While the Seville orange season is short, the tree bore so much fruit that Stephane sliced and dried much of the harvest in his dehydrator. “The dehydrated slices are very pretty because the skin on the orange is yellow and green and the pulp is light orange”, he says. His wife turned half of the slices into Christmas decorations, adding a colourful counterpoint to white-painted branches sprinkled with orange glitter, while he used the other half for garnishing this drink. The slices are so paper-thin that light can partially pass through them like a lampshade, letting guests take in the restaurant’s 20-foot bar and banquettes through their own edible kaleidoscope. If you don’t happen to dehydrate your own orange slices, a fresh slice of orange to garnish works just fine.
The Italian Job
Makes 1 cocktail
¾ oz. gin
¾ oz.
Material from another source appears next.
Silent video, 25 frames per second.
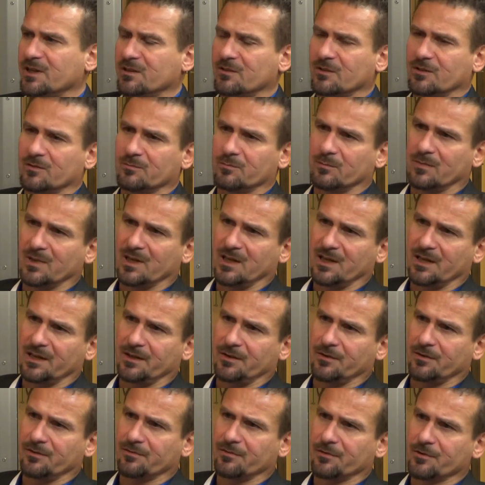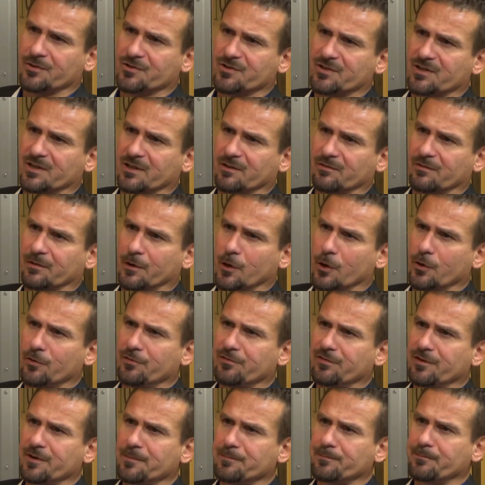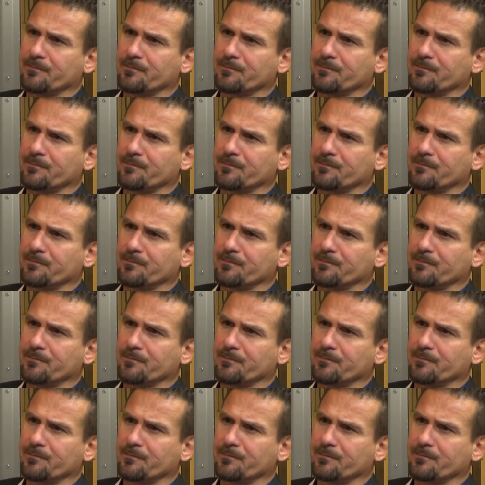done by University of Leuven.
Aperol
1 oz. grapefruit juice
1 slice of Seville orange, to garnish
Muddle the fresh orange slices in the bottom of a cocktail shaker.
Add the gin, Aperol and grapefruit juice.
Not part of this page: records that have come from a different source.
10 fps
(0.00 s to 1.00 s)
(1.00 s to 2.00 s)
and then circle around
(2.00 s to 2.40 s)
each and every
Add ice and shake to blend.
Strain into a 12-oz glass filled with ice.
Top up with Prosecco and garnish with a dehydrated orange slice.
TIPS FROM THE PRO
Muddling the orange pieces releases the juices and essential oils from the orange zest and pulp.
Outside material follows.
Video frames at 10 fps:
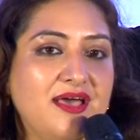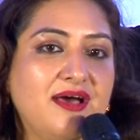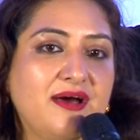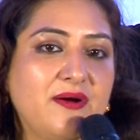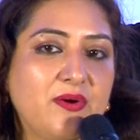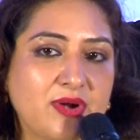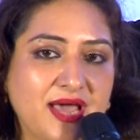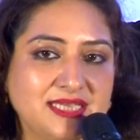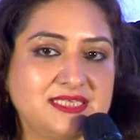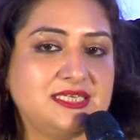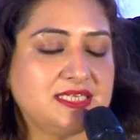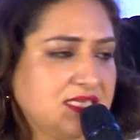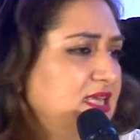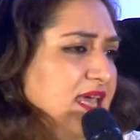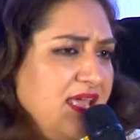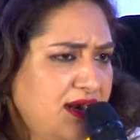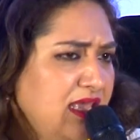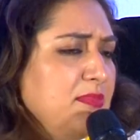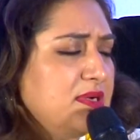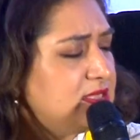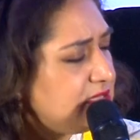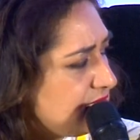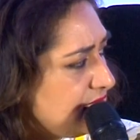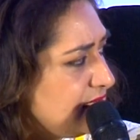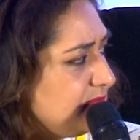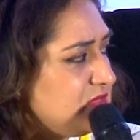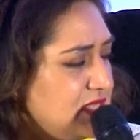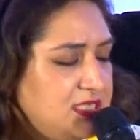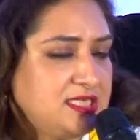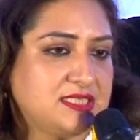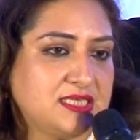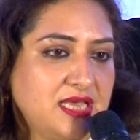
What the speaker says: or ICT enabled cities.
You can replace the Prosecco with Champagne, but it will become The French Job, which is far less catchy.
The French Job (variation)
Makes 1 cocktail
1 part gin
1 part Aperol
1 thick slice of Seville orange
1 splash of grapefruit juice
Top up with Champagne
Muddle the fruit, add the rest of the ingredients.
Shake and strain into a long tall glass full of ice, then top up with Champagne.
Add a slice of Seville orange as decoration.